Mit 1. Jänner 2008 wird in Deutschland das private Post-Markt liberalisiert, muss also auch für private Postkonzerne geöffnet werden. Die deutsche Regierung hat gleichzeitig einen Mindestlohn im Postsektor beschlossen – weniger als 8 Euro dürfen Postbedienstete nicht verdienen.

Mindestlöhne grundsätzlich sind richtig und wichtig – wenn die Leute weniger verdienen, muss der Lohn vom Staat durch Beihilfen und Unterstützungen ausgeglichen und wird indirekt trotzdem von den SteuerzahlerInnen bezahlt.

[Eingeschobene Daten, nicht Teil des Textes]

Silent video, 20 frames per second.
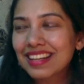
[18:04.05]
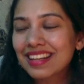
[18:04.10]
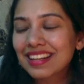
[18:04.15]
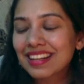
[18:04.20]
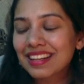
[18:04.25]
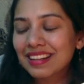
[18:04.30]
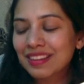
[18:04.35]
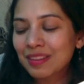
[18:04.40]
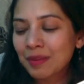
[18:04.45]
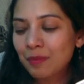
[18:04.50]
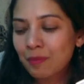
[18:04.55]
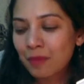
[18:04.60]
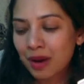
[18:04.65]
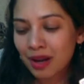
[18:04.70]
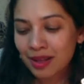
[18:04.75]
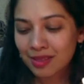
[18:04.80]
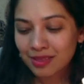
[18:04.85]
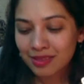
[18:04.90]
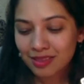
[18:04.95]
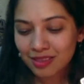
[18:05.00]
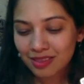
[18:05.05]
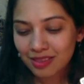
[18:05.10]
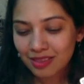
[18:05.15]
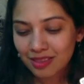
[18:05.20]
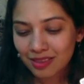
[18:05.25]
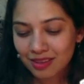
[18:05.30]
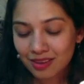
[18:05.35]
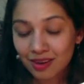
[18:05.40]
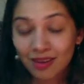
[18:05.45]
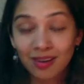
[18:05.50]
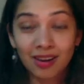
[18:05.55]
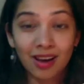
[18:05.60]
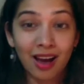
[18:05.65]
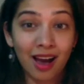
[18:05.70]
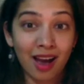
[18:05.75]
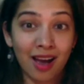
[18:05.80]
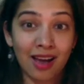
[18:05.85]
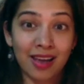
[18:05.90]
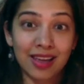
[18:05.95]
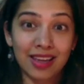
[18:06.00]
the month on a
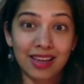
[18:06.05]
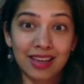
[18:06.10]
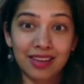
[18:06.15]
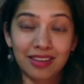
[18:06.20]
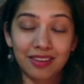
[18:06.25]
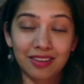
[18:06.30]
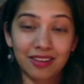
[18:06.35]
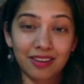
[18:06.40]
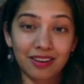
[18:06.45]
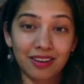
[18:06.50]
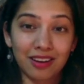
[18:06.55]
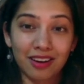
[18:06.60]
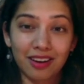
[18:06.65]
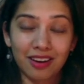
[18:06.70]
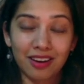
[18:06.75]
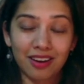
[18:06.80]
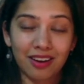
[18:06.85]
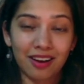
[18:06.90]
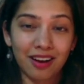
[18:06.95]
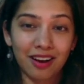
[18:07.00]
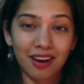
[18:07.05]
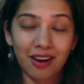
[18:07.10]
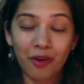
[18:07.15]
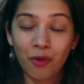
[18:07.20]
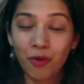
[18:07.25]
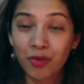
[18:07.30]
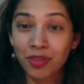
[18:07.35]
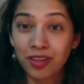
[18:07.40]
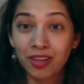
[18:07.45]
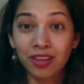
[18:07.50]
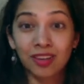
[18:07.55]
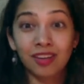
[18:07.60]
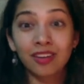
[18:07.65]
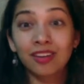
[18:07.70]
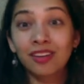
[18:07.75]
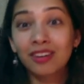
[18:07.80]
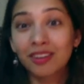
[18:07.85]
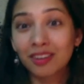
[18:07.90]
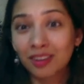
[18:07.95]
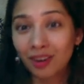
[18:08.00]
high, or the
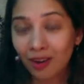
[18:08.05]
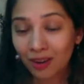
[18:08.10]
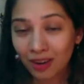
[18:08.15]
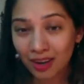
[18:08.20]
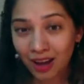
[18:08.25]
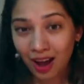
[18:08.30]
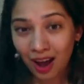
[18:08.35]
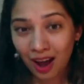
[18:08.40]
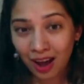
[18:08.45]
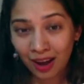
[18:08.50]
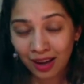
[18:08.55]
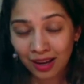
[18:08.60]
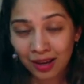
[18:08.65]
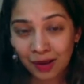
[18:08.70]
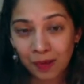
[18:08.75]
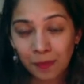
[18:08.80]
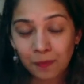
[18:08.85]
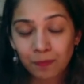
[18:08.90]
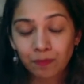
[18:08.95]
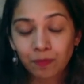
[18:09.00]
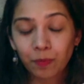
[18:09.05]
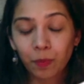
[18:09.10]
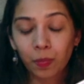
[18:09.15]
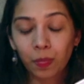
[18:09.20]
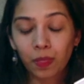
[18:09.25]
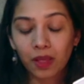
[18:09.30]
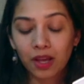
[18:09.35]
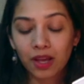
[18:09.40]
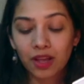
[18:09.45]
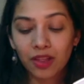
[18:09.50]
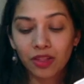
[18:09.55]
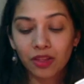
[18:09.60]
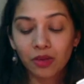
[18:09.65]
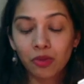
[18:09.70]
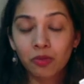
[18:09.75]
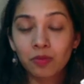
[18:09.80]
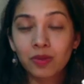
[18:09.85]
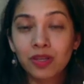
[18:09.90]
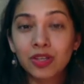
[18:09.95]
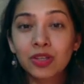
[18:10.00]
year on a high. There will
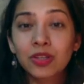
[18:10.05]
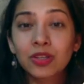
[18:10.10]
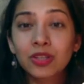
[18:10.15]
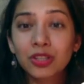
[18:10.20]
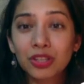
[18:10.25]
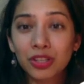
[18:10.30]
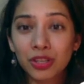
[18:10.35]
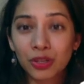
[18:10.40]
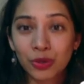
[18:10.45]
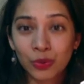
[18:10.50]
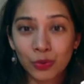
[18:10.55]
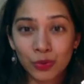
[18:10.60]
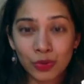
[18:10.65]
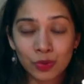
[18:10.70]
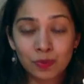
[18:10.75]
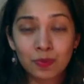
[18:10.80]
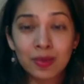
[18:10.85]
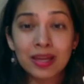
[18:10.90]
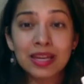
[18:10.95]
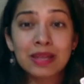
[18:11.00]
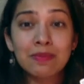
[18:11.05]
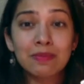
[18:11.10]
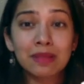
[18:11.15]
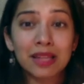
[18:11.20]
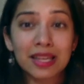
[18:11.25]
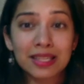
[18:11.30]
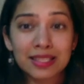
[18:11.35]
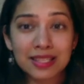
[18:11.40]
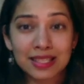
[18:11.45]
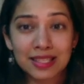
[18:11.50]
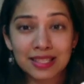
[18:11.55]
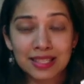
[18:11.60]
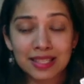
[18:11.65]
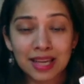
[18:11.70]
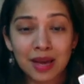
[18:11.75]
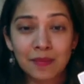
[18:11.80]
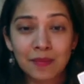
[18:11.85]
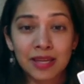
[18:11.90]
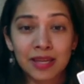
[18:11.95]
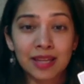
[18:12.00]
be good news, many blessings
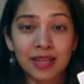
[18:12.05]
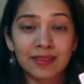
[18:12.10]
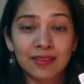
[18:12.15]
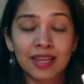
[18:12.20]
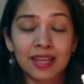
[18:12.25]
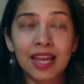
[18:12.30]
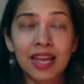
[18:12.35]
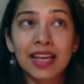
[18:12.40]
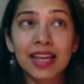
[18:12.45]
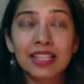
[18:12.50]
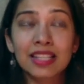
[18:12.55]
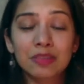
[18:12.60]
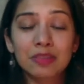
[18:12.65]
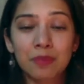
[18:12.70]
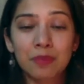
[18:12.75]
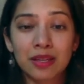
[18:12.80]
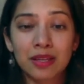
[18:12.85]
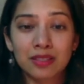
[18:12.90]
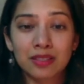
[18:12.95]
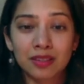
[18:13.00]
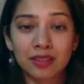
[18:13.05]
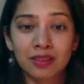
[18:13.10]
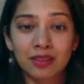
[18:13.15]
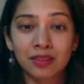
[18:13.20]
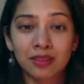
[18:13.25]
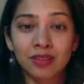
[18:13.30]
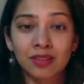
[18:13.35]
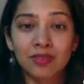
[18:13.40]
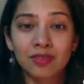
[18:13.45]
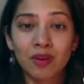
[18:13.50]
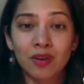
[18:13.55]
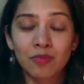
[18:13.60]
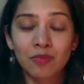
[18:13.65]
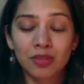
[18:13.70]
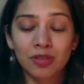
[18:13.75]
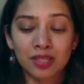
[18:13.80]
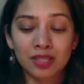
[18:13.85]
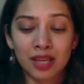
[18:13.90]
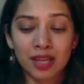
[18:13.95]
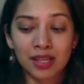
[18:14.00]
coming in. The Ace of Pentacles
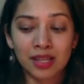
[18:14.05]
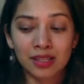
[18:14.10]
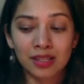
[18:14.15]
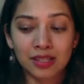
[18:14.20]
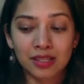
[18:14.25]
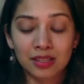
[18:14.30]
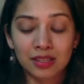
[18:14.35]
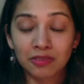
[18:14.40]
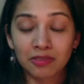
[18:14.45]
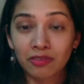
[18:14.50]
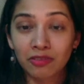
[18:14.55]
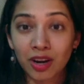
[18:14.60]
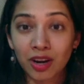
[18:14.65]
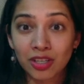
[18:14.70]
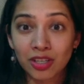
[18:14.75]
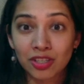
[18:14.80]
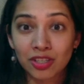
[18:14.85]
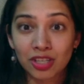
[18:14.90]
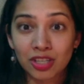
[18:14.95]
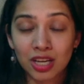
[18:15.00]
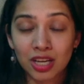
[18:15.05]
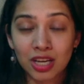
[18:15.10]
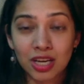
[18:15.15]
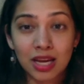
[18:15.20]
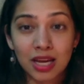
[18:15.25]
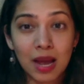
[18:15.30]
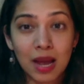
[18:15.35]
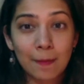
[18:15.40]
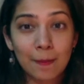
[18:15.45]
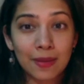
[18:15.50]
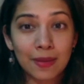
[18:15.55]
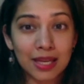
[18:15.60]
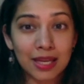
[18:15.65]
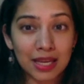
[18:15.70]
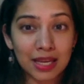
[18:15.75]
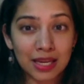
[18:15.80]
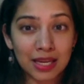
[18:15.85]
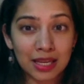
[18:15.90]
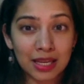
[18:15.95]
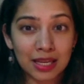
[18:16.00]
represents a fresh
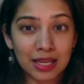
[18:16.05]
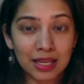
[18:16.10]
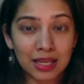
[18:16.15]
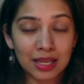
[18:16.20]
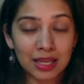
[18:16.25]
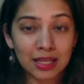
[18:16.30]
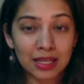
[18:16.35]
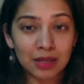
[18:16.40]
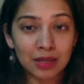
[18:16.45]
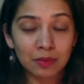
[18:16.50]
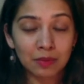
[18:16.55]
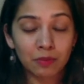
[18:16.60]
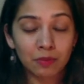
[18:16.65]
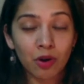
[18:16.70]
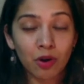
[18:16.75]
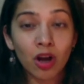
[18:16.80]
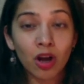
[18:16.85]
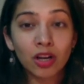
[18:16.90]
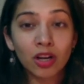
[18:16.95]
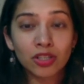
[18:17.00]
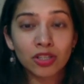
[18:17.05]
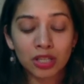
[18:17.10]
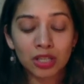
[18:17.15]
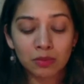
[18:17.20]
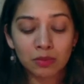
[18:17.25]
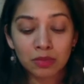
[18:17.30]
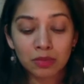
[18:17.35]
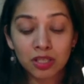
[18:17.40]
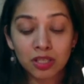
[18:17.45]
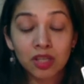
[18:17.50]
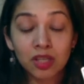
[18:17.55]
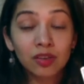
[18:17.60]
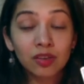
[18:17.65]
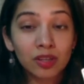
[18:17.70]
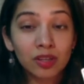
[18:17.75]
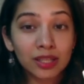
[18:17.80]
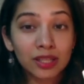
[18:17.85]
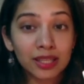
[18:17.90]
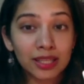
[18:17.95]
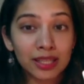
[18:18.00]
beginning in a project,
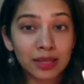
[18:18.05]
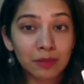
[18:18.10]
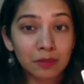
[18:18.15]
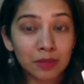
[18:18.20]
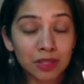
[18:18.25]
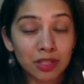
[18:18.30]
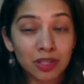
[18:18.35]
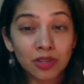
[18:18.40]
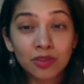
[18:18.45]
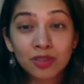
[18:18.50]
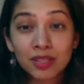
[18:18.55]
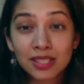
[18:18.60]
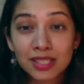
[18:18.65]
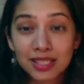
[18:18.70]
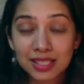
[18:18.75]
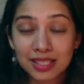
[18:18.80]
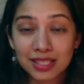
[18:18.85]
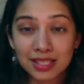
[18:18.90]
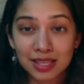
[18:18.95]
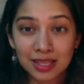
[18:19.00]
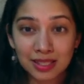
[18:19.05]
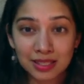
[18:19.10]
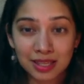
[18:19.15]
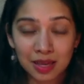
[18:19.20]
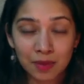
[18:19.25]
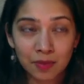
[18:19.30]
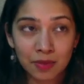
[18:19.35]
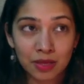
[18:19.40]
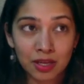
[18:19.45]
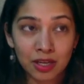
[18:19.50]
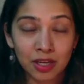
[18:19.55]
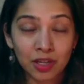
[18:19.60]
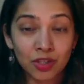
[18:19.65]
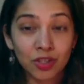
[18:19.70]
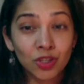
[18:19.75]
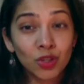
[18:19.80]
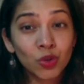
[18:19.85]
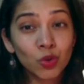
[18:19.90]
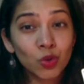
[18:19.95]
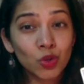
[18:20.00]
material success coming in, a
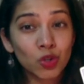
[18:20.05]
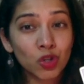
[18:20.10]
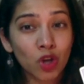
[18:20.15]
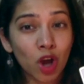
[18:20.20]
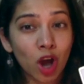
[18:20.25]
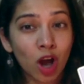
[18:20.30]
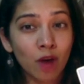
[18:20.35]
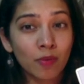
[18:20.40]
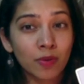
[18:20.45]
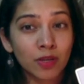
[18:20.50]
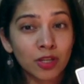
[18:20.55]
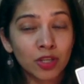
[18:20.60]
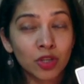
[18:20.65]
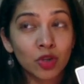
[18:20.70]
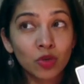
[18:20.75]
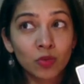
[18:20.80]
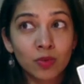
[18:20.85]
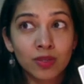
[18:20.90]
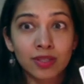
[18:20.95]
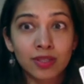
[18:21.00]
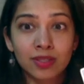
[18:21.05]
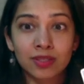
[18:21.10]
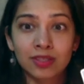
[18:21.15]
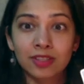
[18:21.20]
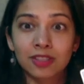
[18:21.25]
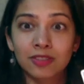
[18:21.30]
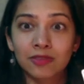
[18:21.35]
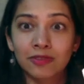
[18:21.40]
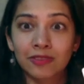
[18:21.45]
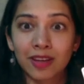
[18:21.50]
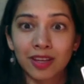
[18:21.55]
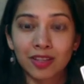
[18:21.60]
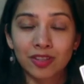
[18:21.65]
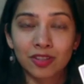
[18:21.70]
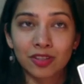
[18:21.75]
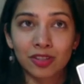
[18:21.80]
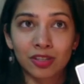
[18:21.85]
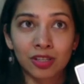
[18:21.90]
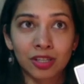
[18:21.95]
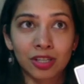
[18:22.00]
new job, a new business
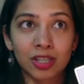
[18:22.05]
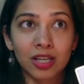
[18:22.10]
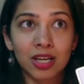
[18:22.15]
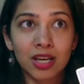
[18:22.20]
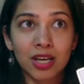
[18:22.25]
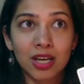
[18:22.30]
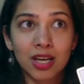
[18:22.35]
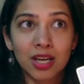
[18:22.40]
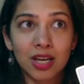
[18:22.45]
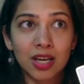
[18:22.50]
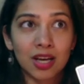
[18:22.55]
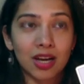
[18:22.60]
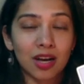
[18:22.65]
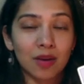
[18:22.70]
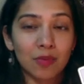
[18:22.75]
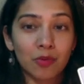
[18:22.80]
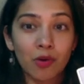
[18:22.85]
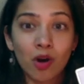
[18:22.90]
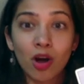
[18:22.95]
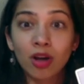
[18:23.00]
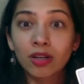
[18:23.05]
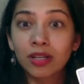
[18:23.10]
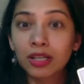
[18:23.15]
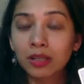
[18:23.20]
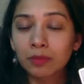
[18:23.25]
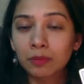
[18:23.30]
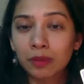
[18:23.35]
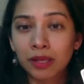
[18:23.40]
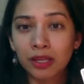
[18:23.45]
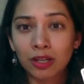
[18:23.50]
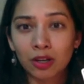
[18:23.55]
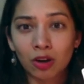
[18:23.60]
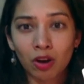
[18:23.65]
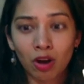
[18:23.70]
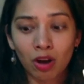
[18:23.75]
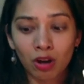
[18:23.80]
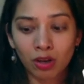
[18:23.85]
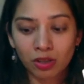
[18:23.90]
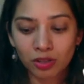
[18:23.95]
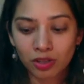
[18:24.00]
venture, a product being
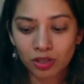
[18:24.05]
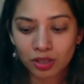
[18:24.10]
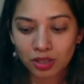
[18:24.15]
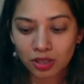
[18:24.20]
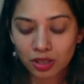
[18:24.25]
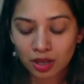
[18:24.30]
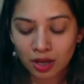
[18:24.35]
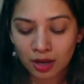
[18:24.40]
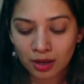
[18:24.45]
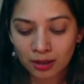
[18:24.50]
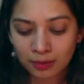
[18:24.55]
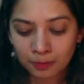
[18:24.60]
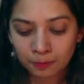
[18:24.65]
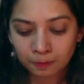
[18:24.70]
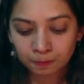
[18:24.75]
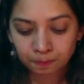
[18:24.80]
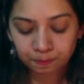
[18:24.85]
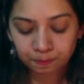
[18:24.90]
launched, buying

An sich ist es ein Problem, dass das Privatkundengeschäft ohnehin keine oder nur minimale Gewinne abwirft, vor allem außerhalb von Ballungsgebieten. Die Frage ist jetzt:

Soll das Postgeschäft überhaupt liberalisiert werden?

Es gibt eine Basis-Infrastruktur, die für eine Wirtschaft sehr wichtig ist. Die Post gehört da ganz eindeutig dazu, genau so wie Telekom-, Strom- und Verkehrs-Dienstleistungen.

Wenn eine Region keine Postdienstleistungen hat, ist sie für jegliche Wirtschaft irrelevant. Jetzt würde das zwar kaum passieren, weil der Staat regulatorisch eingreifen würde. Aber durch die Liberalisierung des Geschäftskundengeschäfts verlieren die (staatlichen) Post-Gesellschaften ein lukratives Geschäft und müssen Verluste im Privatkundengeschäft entweder durch Einsparungen ausgleichen (wenn die Firmen an der Börse notieren) oder vom Staat ausgeglichen werden.

Niemand will sehen, dass der Staat die Postgesellschaften finanziell subventionieren muss, die Lösung ist also, Kosten einzusparen, und das bedeutet eine Ausdünnung des Postgeschäfts und eine Verschlechterung des Services. Dann haben wir irgendwann Zustände wie in ländlichen Regionen der USA, wo die Post oft eine Woche braucht, bis sie ankommt. (Versucht da mal, eine Tageszeitung zu bestellen, die es nicht am Kiosk gibt!)

Staatliche Betriebe haben nicht immer etwas mit Kommunismus zu tun, sondern mit einer wirtschaftlichen Gleichberechtigung ländlicher Regionen.